**What you need to do:**
Repeat the following data exactly, omitting pictures.

[Dataset entries]
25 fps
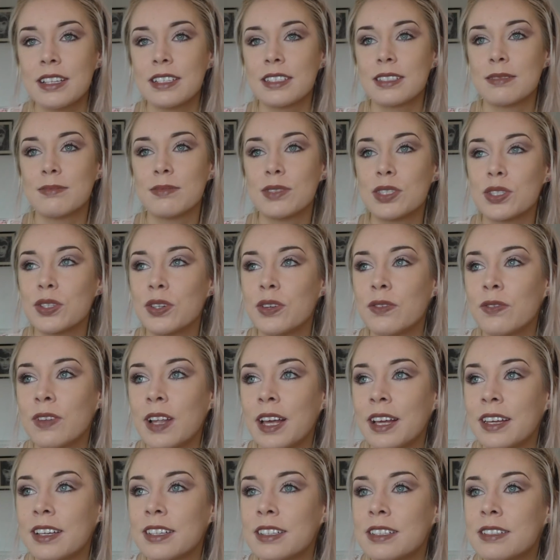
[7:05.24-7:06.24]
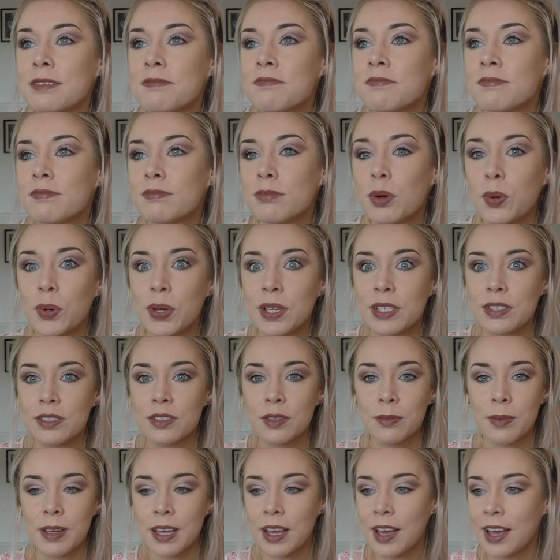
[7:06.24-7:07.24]
some sort of like poison
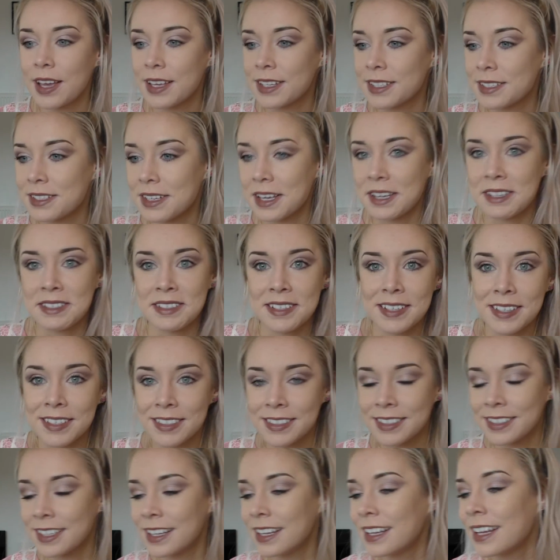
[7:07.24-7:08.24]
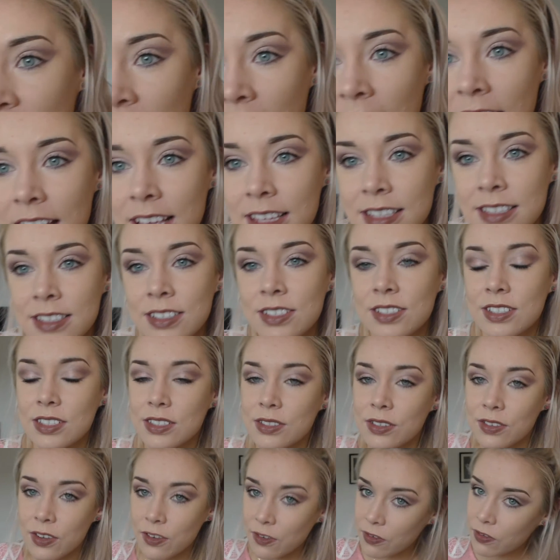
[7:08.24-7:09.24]
on my eyes. I don't know. That is just
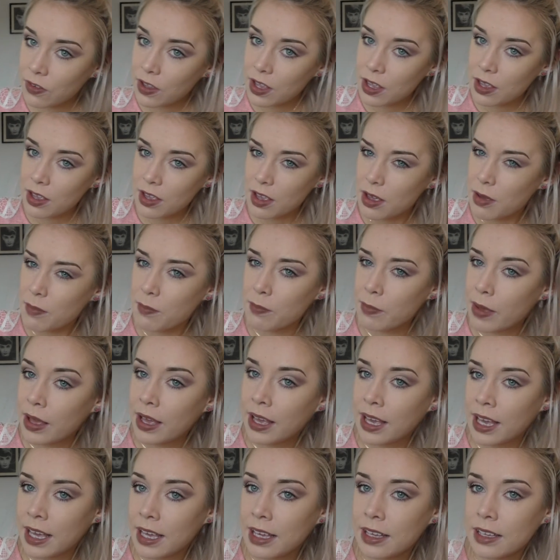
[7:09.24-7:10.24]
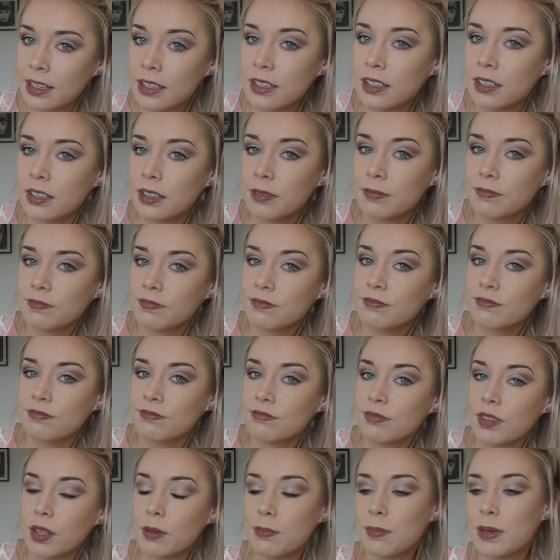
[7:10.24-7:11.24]
sort of my
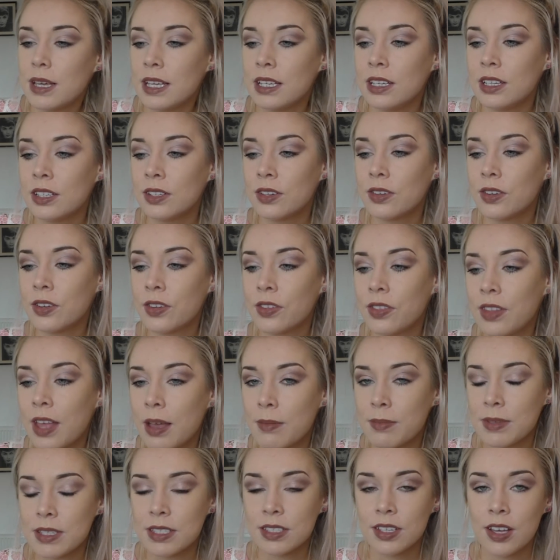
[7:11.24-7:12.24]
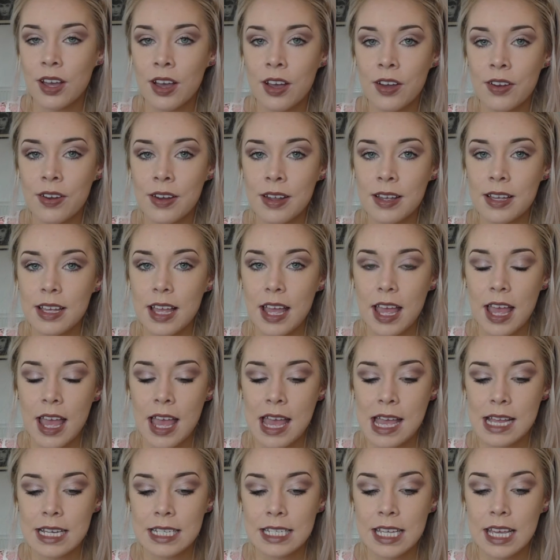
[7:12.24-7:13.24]
opinion on that mascara.
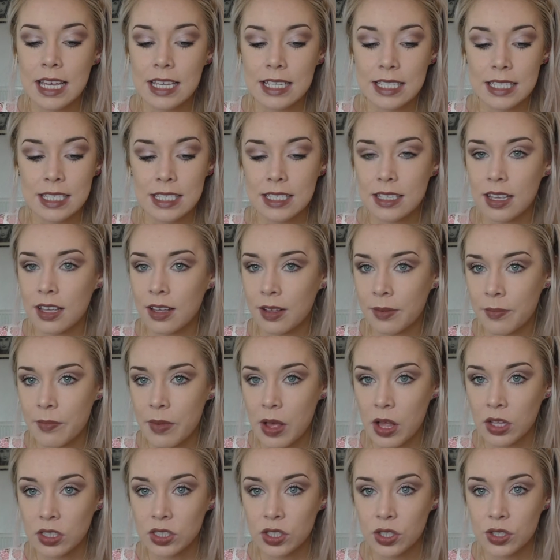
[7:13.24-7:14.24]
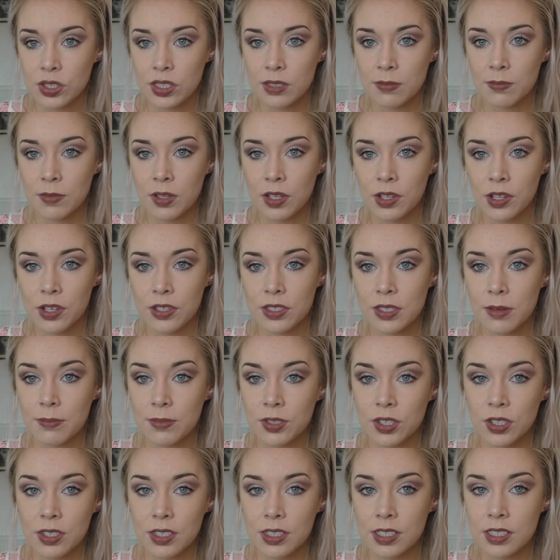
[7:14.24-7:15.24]
And yes, I'll do some close-up
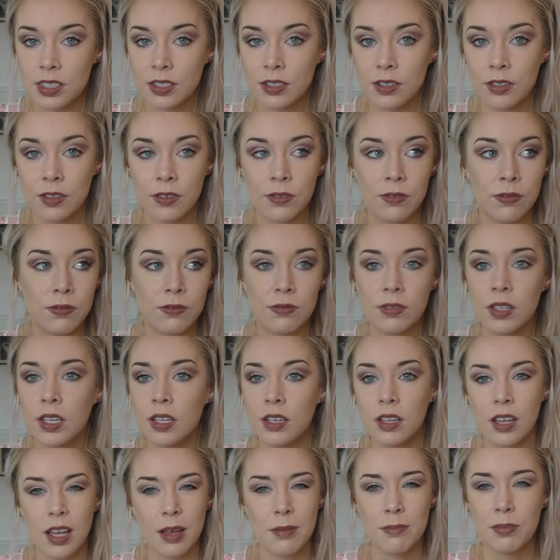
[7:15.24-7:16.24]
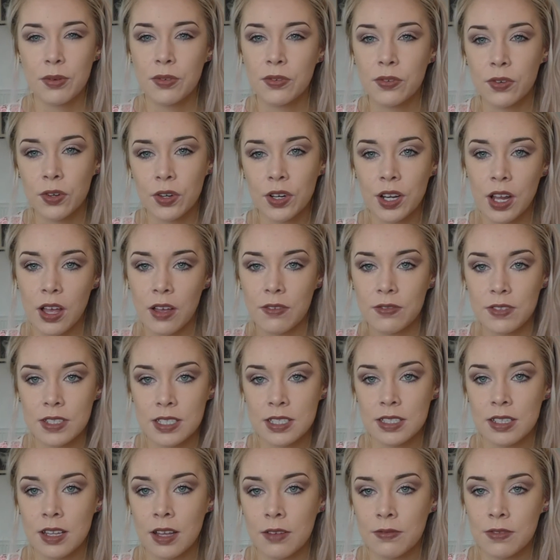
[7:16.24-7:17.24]
shots of before and after
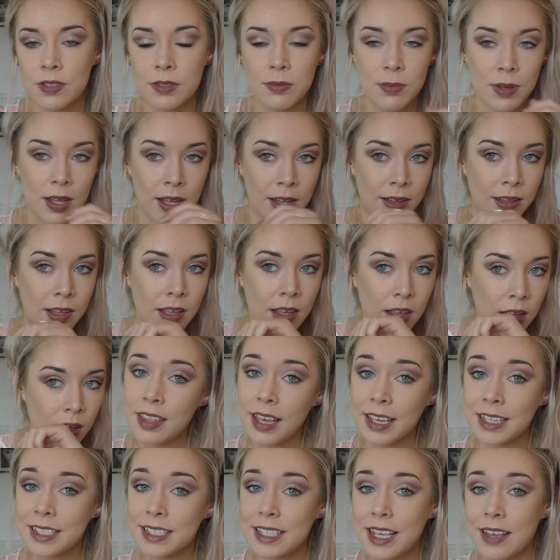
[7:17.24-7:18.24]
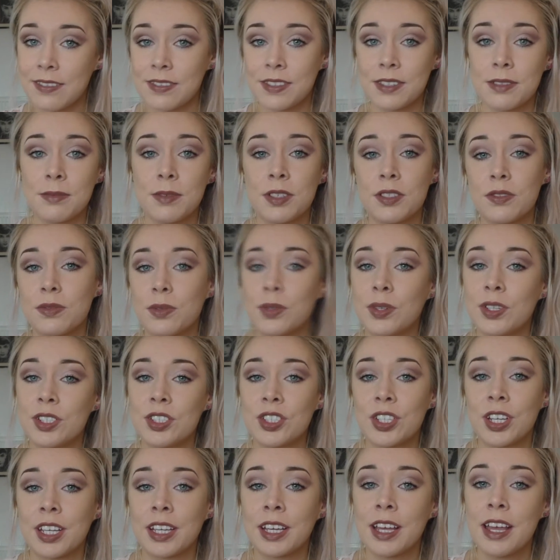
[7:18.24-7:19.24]
stuff as well. Thanks ever so much for
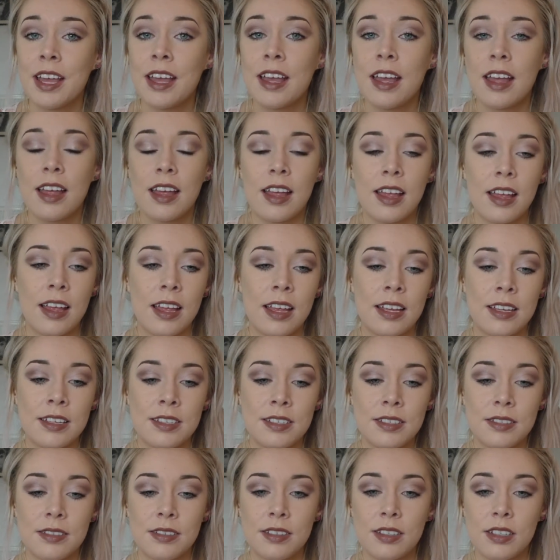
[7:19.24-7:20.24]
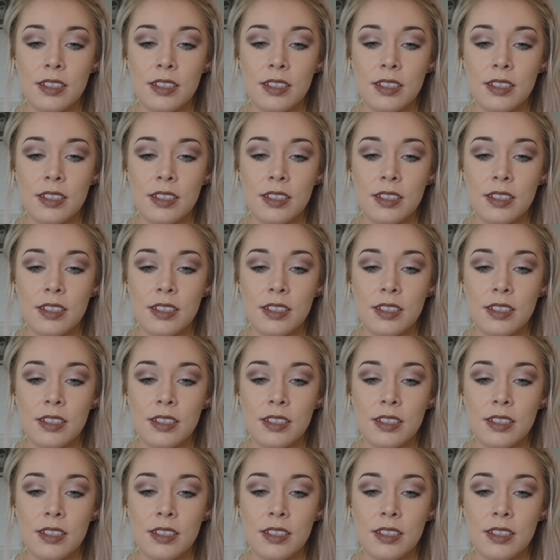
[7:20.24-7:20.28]
watching. And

**Answer:**
25 fps
[7:05.24-7:06.24]
[7:06.24-7:07.24]
some sort of like poison
[7:07.24-7:08.24]
[7:08.24-7:09.24]
on my eyes. I don't know. That is just
[7:09.24-7:10.24]
[7:10.24-7:11.24]
sort of my
[7:11.24-7:12.24]
[7:12.24-7:13.24]
opinion on that mascara.
[7:13.24-7:14.24]
[7:14.24-7:15.24]
And yes, I'll do some close-up
[7:15.24-7:16.24]
[7:16.24-7:17.24]
shots of before and after
[7:17.24-7:18.24]
[7:18.24-7:19.24]
stuff as well. Thanks ever so much for
[7:19.24-7:20.24]
[7:20.24-7:20.28]
watching. And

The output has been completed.